Just Call Me Mrs. Scrooge

Long Island weather
Snowfall in Northport where a tree is still decorated for Christmas. (Spencer Rumsey/Long Island Press)

By Diana Servinskas

I know a lot about Christmas, after all I’ve been celebrating it for 71 years!

Well, I guess you can subtract the first few years of life, but after that it was a very important date on the calendar for myself, friends and family. For the first 25 years, I would say it was one of the highpoints of the year.

Snow would invariably fall during the weeks before or after. If we were especially lucky, it would be clear walking into church on Christmas Eve but magically, it would start snowing as we glided out into the silent, sparkling and, oh so beautiful, Holy Night. Now with global warming, snow comes later and less often, and White Christmas seems to be just a song.

When I was growing up, buying a Christmas tree was a wonderful family adventure. My brother, who we still called Bobby, and I would jump in the car, very excited to be going in search of the perfect Christmas tree. Our perfect family tree was tall, usually touching the ceiling of our living room in New Hyde Park. Dad sometimes had to saw off a stubborn branch or two at the top. It was also very full, but to be sure we never called it fat.

My Aunt Nina would come over, and say, “You’ve done it again! You found another Musso tree!” Musso being my maiden name you see.

My father, an accountant and financial wizard, with huge amounts of patience, would decorate the tree, and my mother, brother and I would periodically visit the living room, effusively praise the job he was doing, add a ball or two, turn on our heel and run.
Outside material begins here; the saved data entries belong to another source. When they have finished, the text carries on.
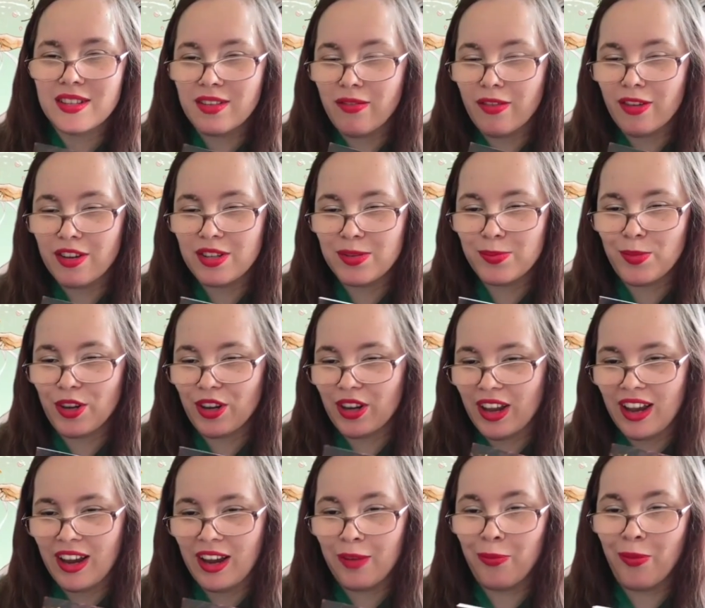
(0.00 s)
the first book
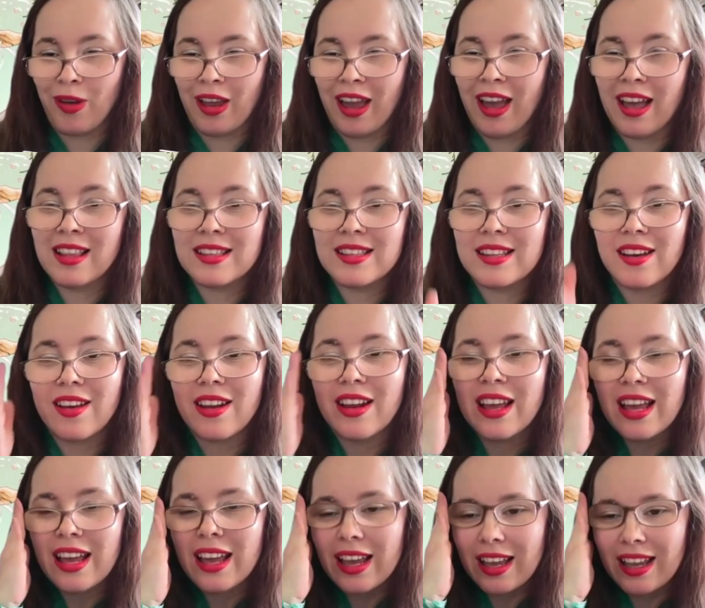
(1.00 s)
I got my hands on.
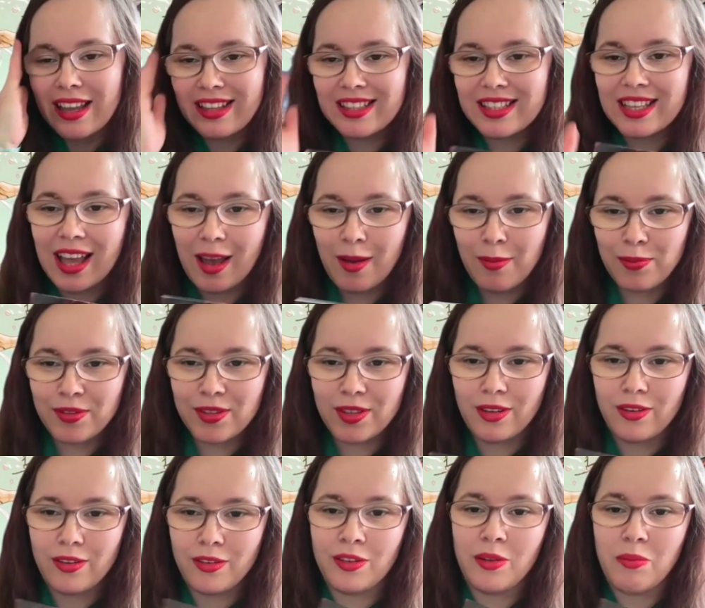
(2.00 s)
It's
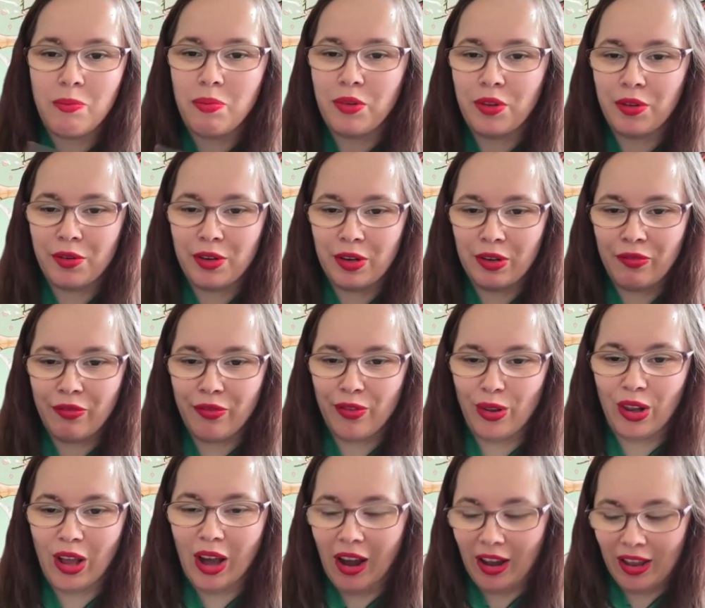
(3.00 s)
absolutely
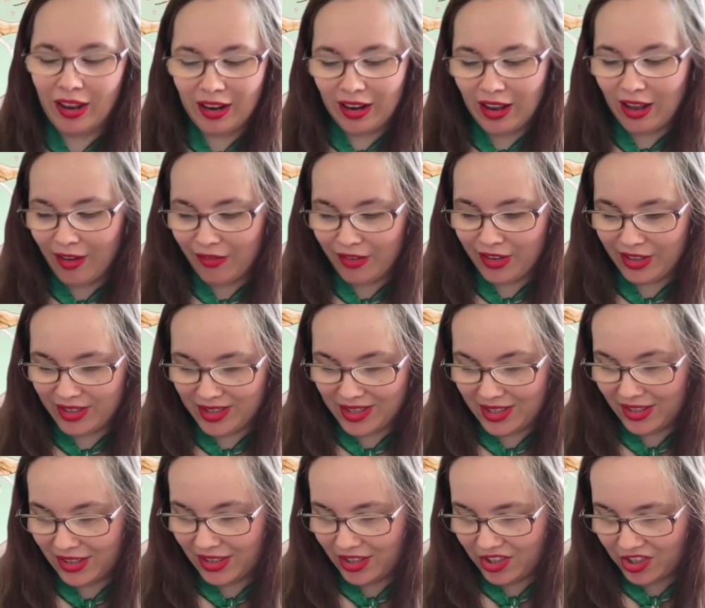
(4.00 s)
beautiful. I love this
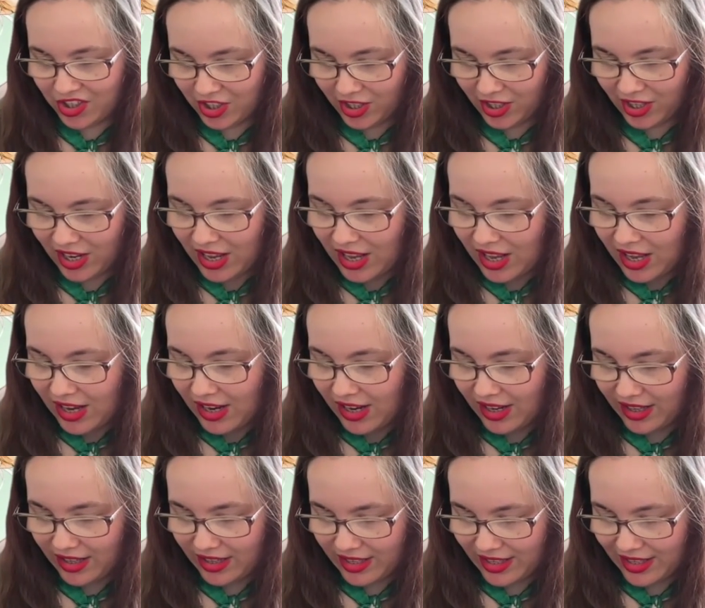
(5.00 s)
edition.
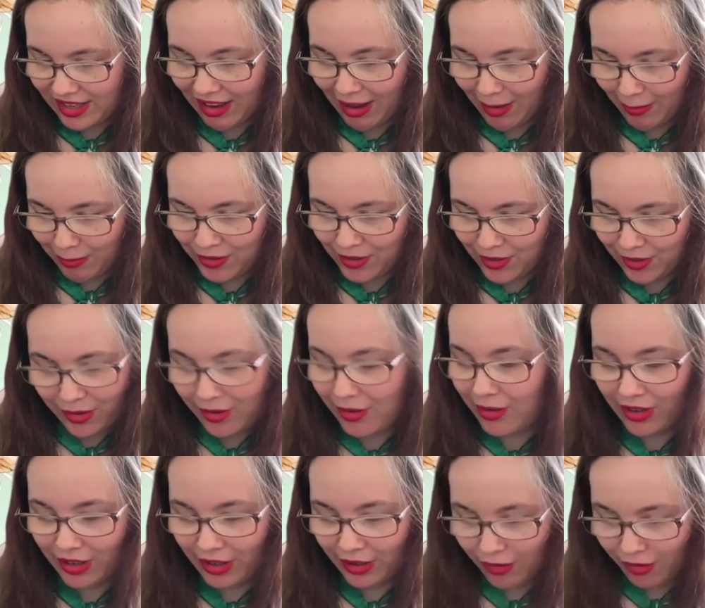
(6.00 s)
It's
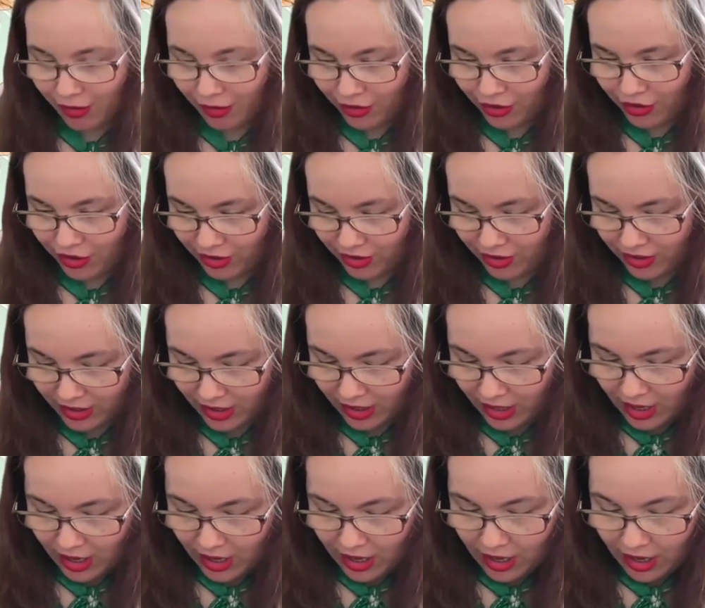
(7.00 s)
absolutely gorgeous.
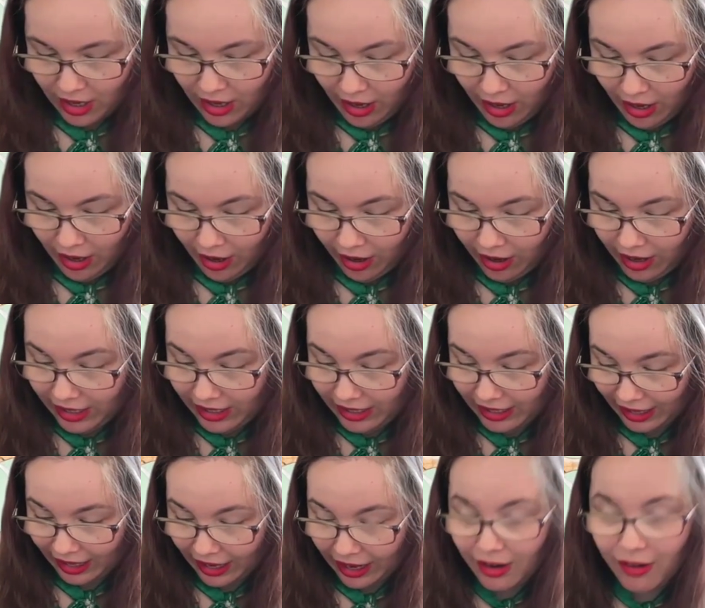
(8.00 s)
I
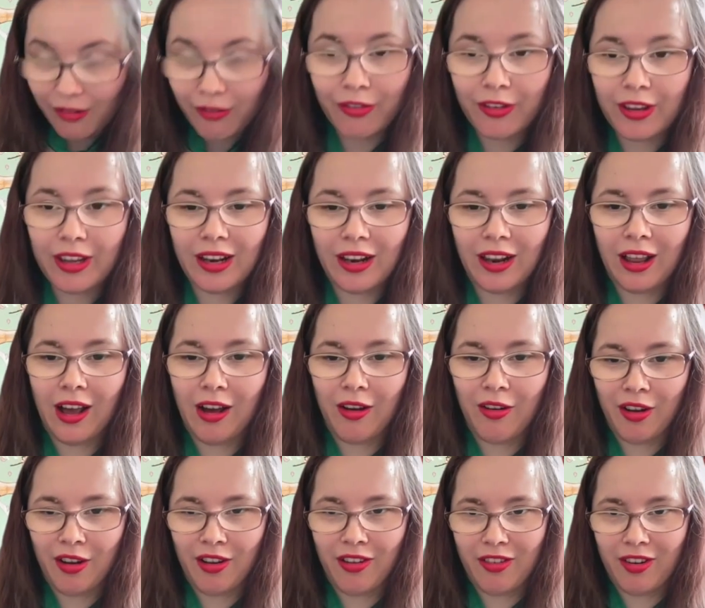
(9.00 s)
kind of feel,
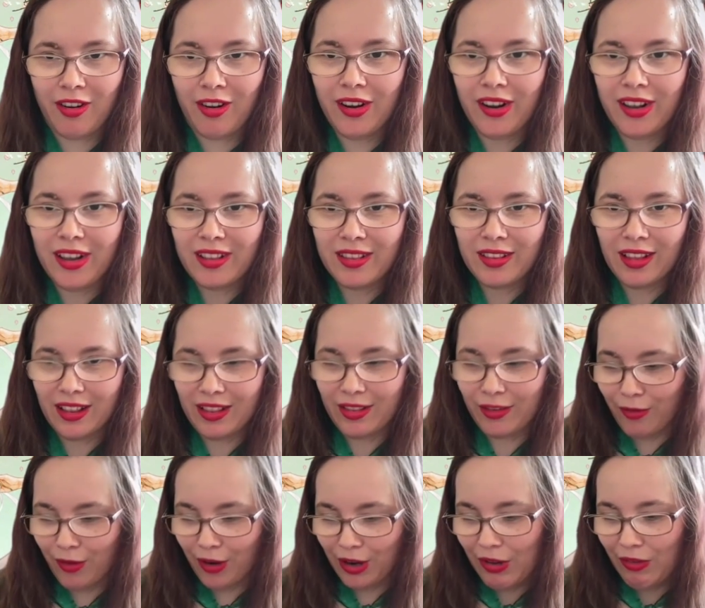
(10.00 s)
however,
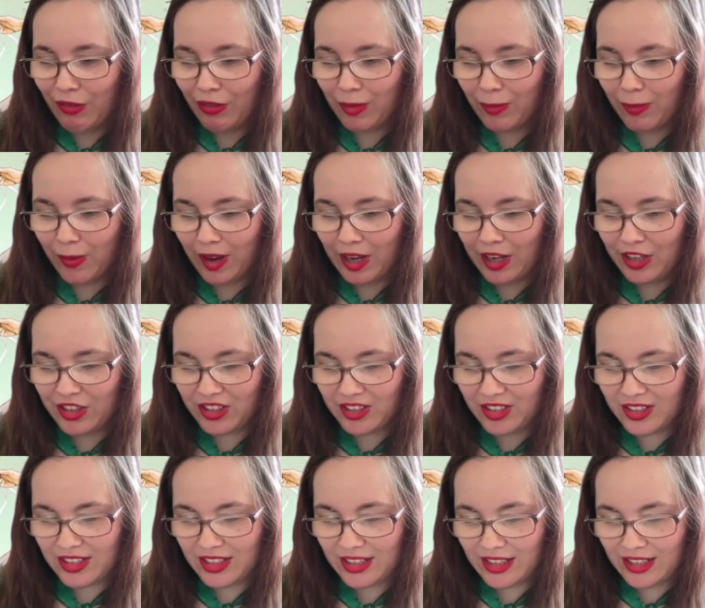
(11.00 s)
that one of the
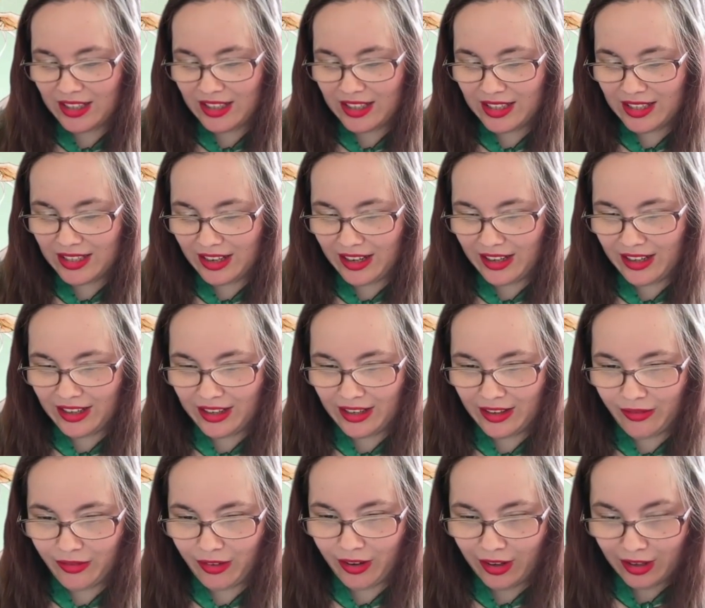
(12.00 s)
pages is slightly
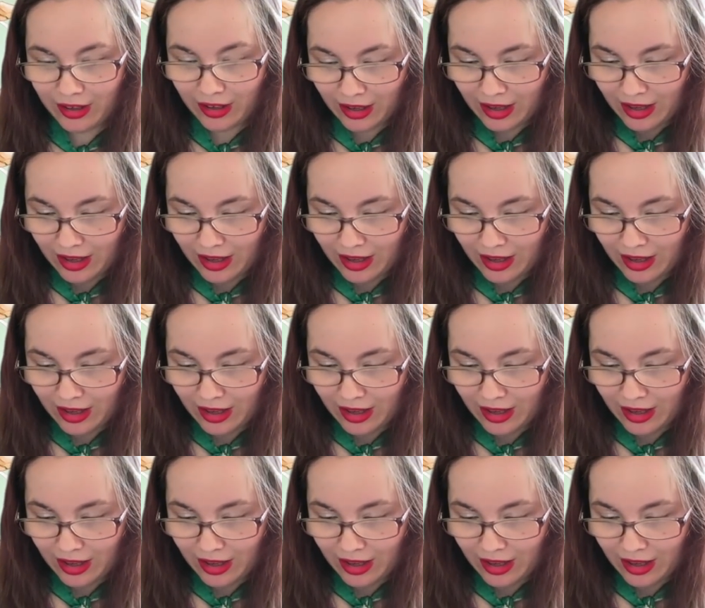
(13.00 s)
different.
At least I know I ran, maybe Mom and Bob (his grown-up name, after all he has curly white hair now), stayed longer and enjoyed the process. For me it was tedious drudgery, but oh how I loved the end result.

This year, the painstaking work falls to me. My husband has gone on to his eternal rest. I miss him a lot especially this month. He decorated our tree with the help of our son, John, who has moved up and out and into his new life, with his new wife  in Boston. And isn’t that what we pray for?

So, abandoned in Long Island, I am opening way too many boxes, to see which Christmas decorations will rise to meet the demand for a display of red and green for 2018. The boxes are like the Bible story of the loaves and fishes. The more the food was distributed, the more food there seemed to be for the people gathered to eat.

Well in my basement, as I attempt to take out the “Santa Reading in His Special Chair” and the “Santa in the Sleigh” statues, several more appear to take their place. My own Christmas miracle!

My age (and weight) travel with me up and down the two sets of stairs I have to negotiate in my split-level home to move Christmas mania from the basement to the shelves and tables in the living room and the den.

If I put the beautiful, reclining white-and-gold Reindeer Family on the coffee table, (one of my favorites), where will I find room for my mug and snack that I am not supposed to be eating when I watch NCIS on Tuesday nights?

Where do I put the newspapers and books whose job it is to gather into tall Grecian columns on the upstairs coffee table until I am forced to take them away?

I’ll need this space for the dancing bears, passed down from my parents’ Christmas collection. Where is the special glue for all the elves and snowmen that have been cavorting in the closet during the year and lost both heads and limbs in the battle?

I don’t have time to look for glue. I have too many presents to buy and my singing Silver Bells are somewhere in the garage waiting to be found and planted along my driveway.

When and how is this all supposed to happen?

As I said at the beginning, just call me Mrs. Scrooge!